Appreciate the info I had already planned on taking the entire harness cab forward form the donnor car the dashes are not that complicated to remove, I already installed power mirrors from a B12 pulsar onto my car. Also will I need the shift linkage or will the E16's work or the Ga16i's which resided in the b12 chasis.


----------



## Gsolo (Sep 11, 2003)

mille-16i said:


> Also will I need the shift linkage or will the E16's work or the Ga16i's which resided in the b12 chasis.


depends on which transmission you use. if you are pulling tranny with engine then i think the linkage was same from ga16i and ga16de....but i could be wrong. Only thing i know for sure is the SR20DE requires fabricating the shifter. 

Can anyone tell me whether all Nissans use the single bar for shift linkage or have they gone to cable?


----------



## minute rice sentra (Mar 21, 2003)

I don't know about the linkage either, did you mean sport coupe mirrors, not B12 pulsar, cuz the pulsar mirrors look nowhere close to working on the B12?


----------



## Dropped89 (May 3, 2002)

Gsolo said:


> depends on which transmission you use. if you are pulling tranny with engine then i think the linkage was same from ga16i and ga16de....but i could be wrong. Only thing i know for sure is the SR20DE requires fabricating the shifter.
> 
> Can anyone tell me whether all Nissans use the single bar for shift linkage or have they gone to cable?



the 89 b12 works much like the 93 ser i have. I even used a ga16de clutch cable for more adjustment on my 93 ser. 

the way the sentra linkage works is. you have shift bar which pushes the gears into place on the tranny and links up to the shifter in the car. you then have a support beam or bar that hooks by the tranny on a bracket to give the shift bar leverage. the cable is jsut used to disengauge the clutch from the flywheel. Nissan in other cars also put hydralic clutches in some of there cars i think . not the sentra though . 

ive taken the linkage on both cars apart and done many swaps . its very easy to work with. 

the ga16de would fit right in , its the same block as the ga16i, diff head. you would also need the new ecu and harness. but i see you probly have the e16 engine. 

you can also use the tranny from a ga16i. 

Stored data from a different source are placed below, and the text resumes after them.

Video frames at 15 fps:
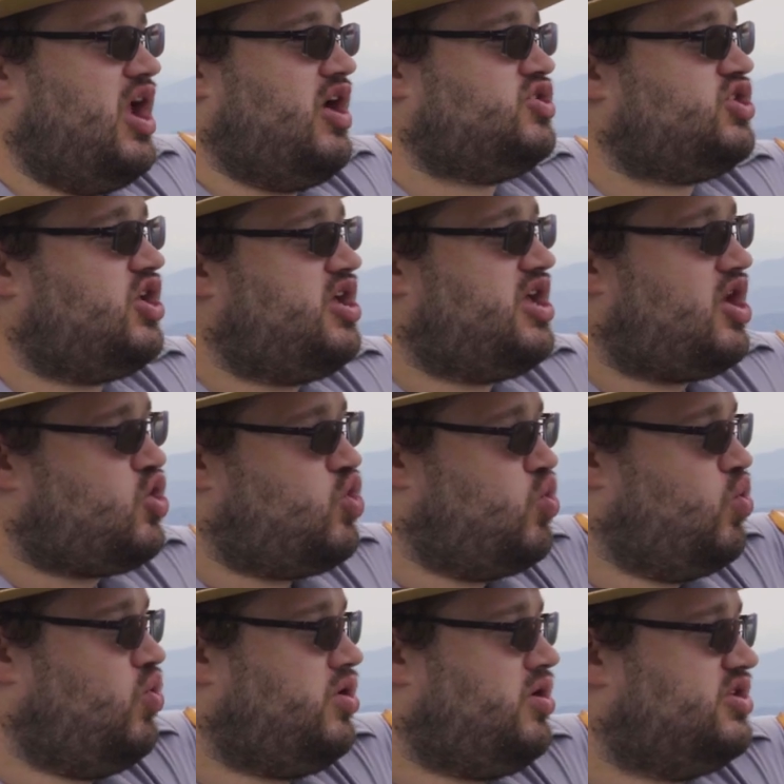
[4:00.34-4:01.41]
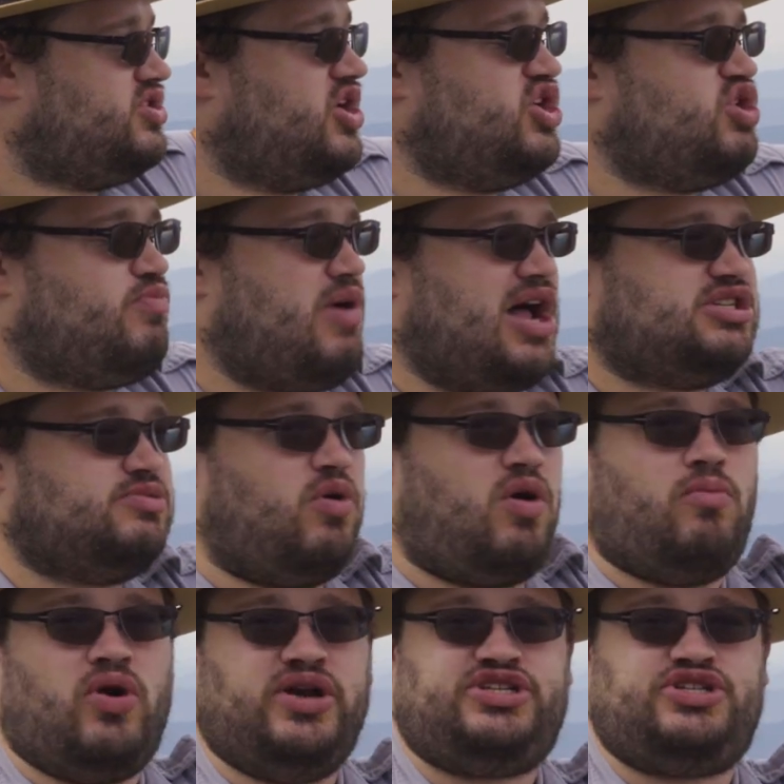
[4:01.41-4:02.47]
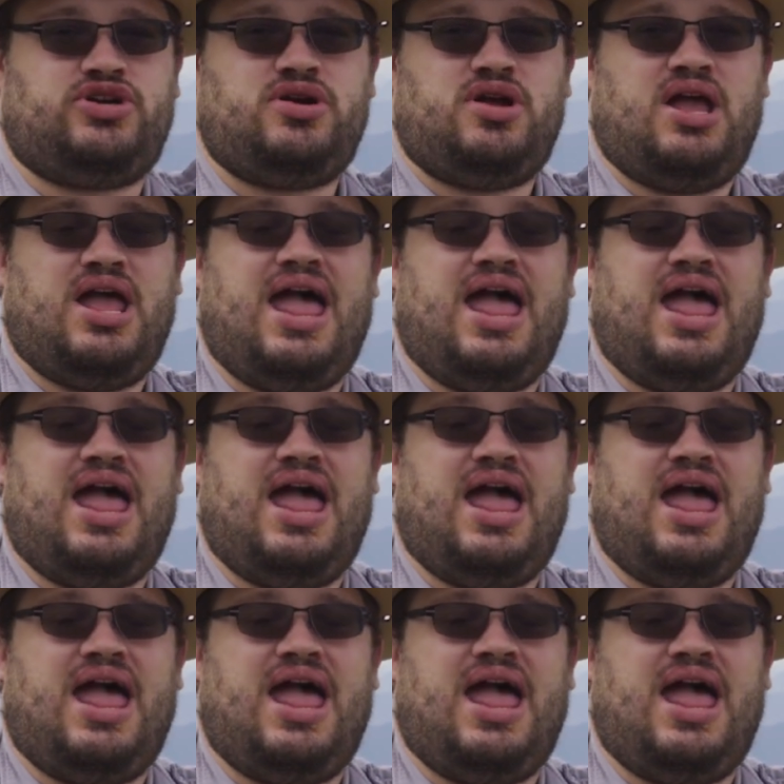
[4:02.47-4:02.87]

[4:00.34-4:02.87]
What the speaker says: air is going to get cooler, it's going to deposit more moisture,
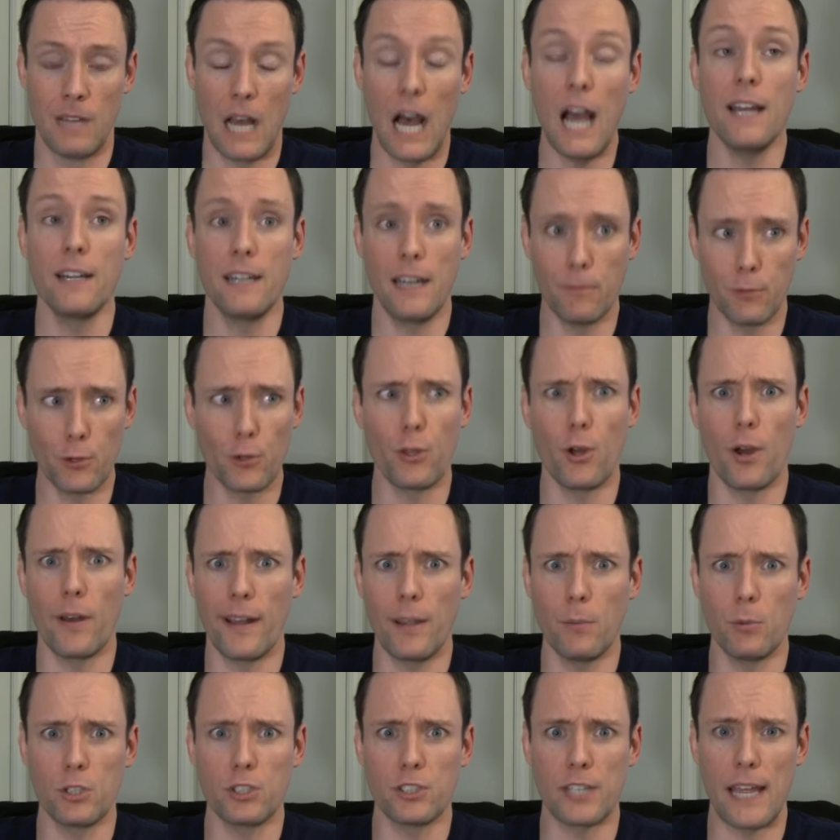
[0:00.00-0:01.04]
I never thought
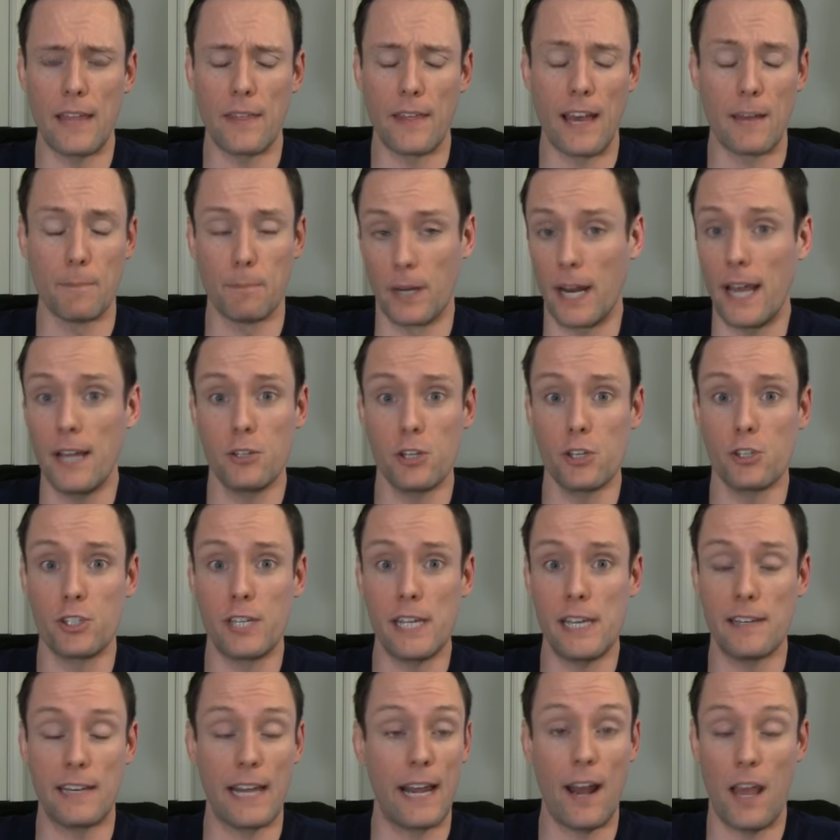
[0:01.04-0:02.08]
I would say that, but I just
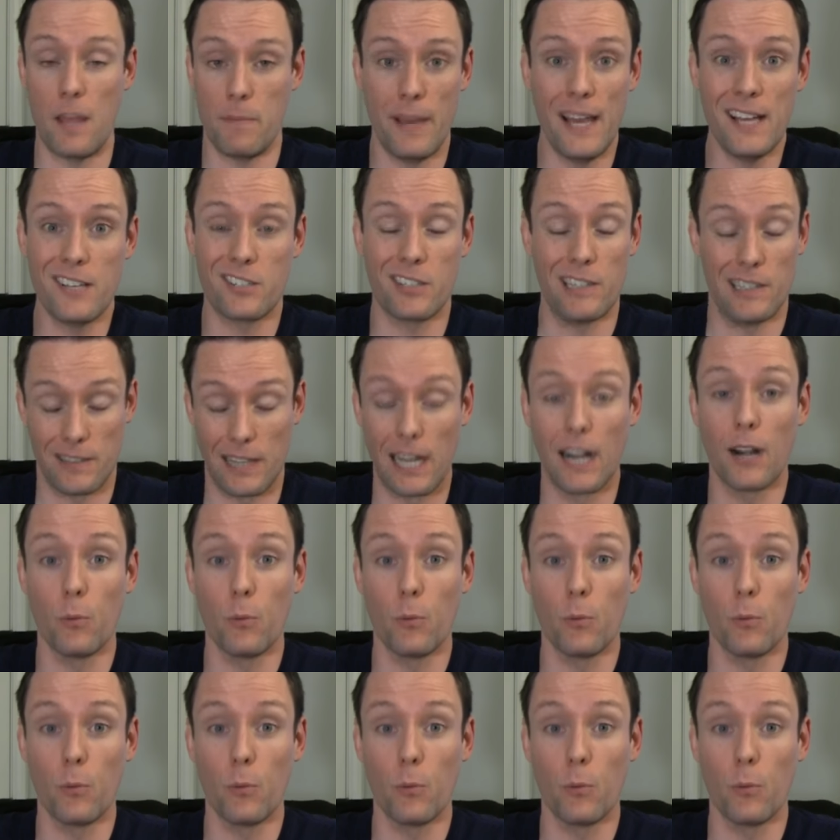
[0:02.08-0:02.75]
did, and I meant it.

there everywhere in the junkers. 


go to Noyan USA and pick up a ga15de JDM


----------



## mille-16i (Jun 16, 2004)

Which tranny has the better gear ratio's the Ga16i's or the DE's price is the same at the junk yard. As for the mirrors I fitted B12 Pulsar electric mirrors to my sport coupe had to use the base of sentra mirror but the glass half fit to base look factory from outside.


----------



## minute rice sentra (Mar 21, 2003)

Ok, I got it now.


----------